About this exercise:
Pictures excluded, return every entry exactly, please.

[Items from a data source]
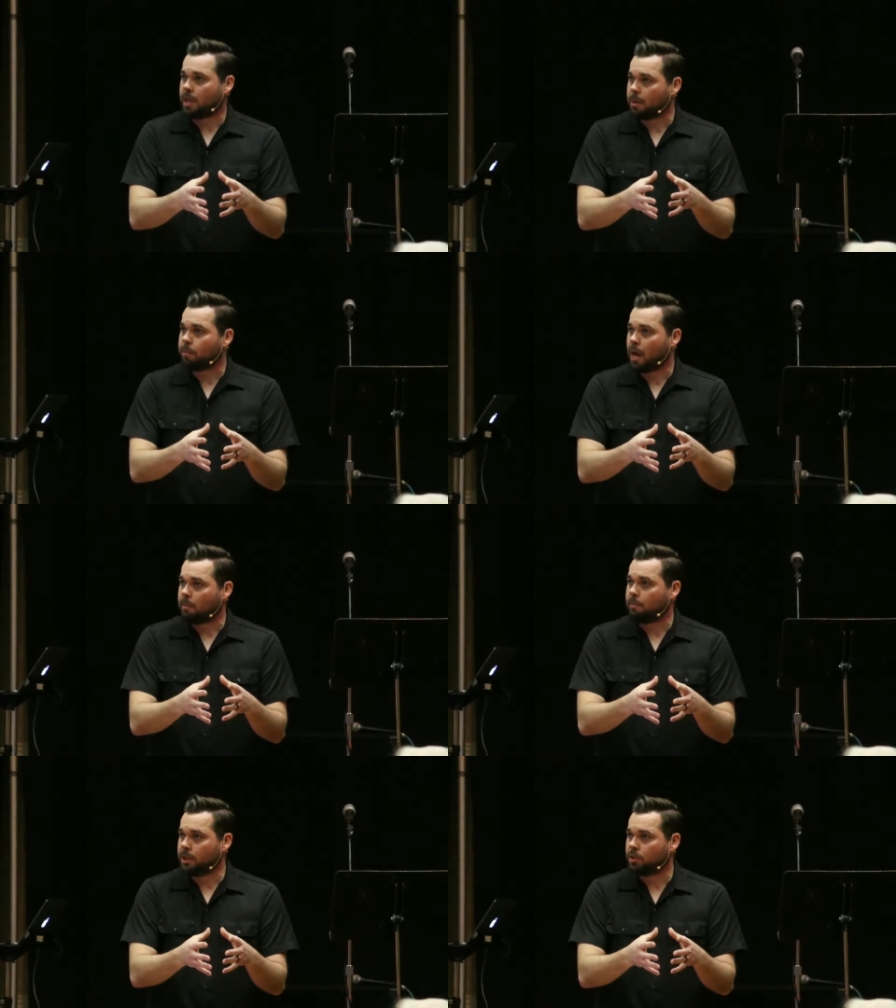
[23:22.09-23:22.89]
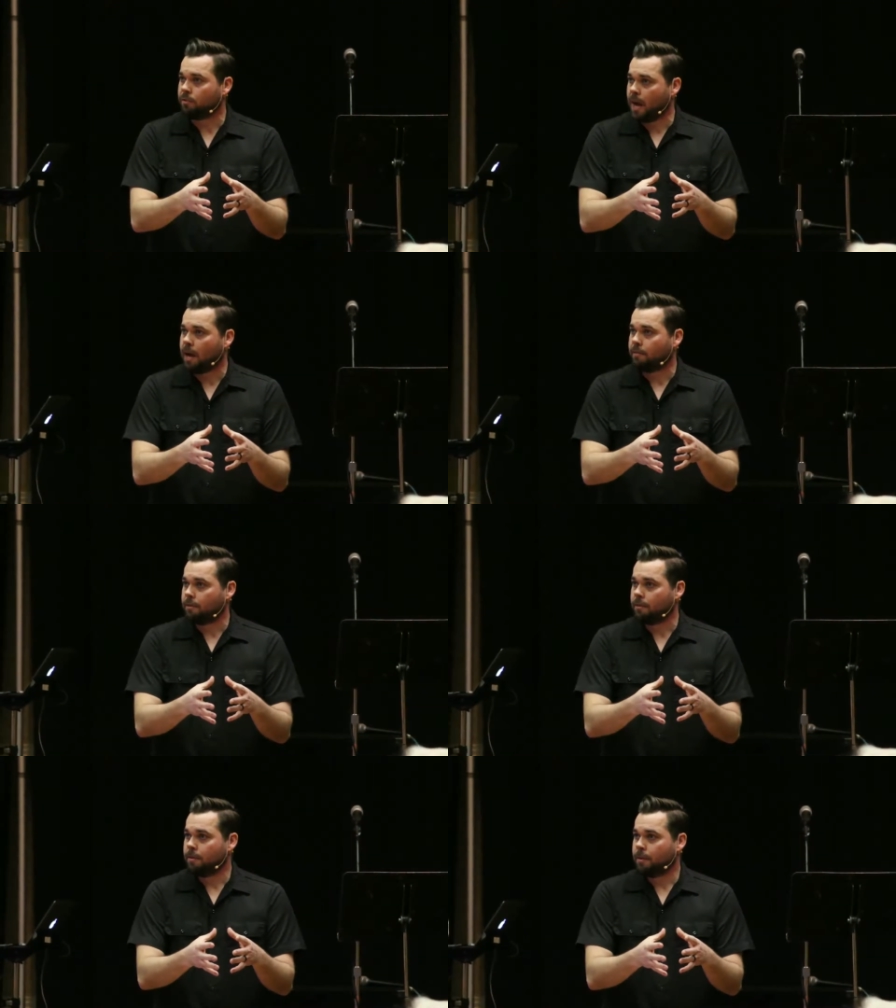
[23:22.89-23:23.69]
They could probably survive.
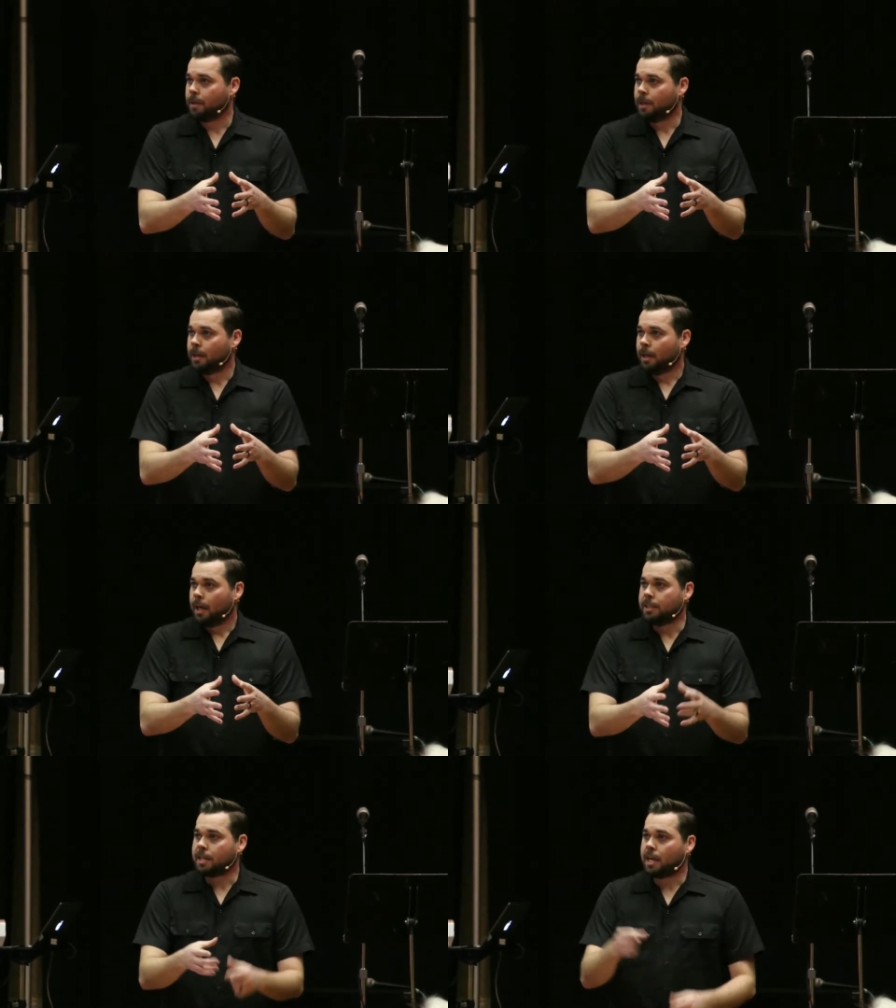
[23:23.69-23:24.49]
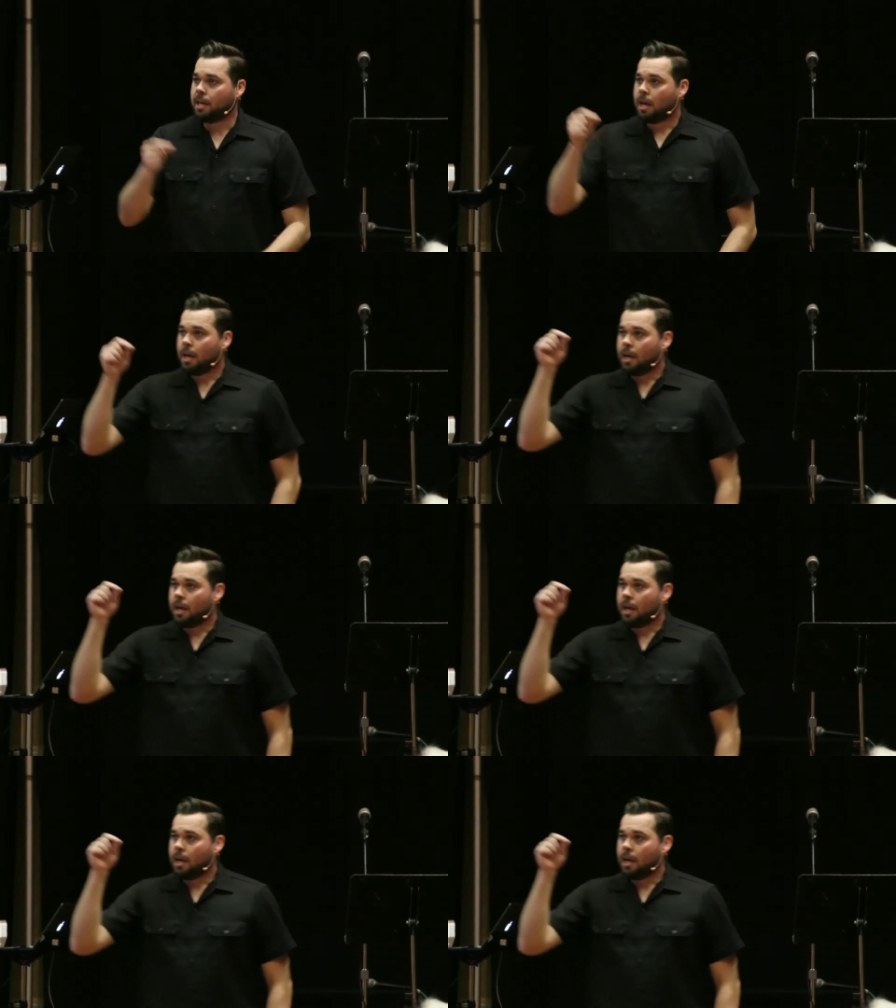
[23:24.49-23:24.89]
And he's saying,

Answer to the exercise:
[23:22.09-23:22.89]
[23:22.89-23:23.69]
They could probably survive.
[23:23.69-23:24.49]
[23:24.49-23:24.89]
And he's saying,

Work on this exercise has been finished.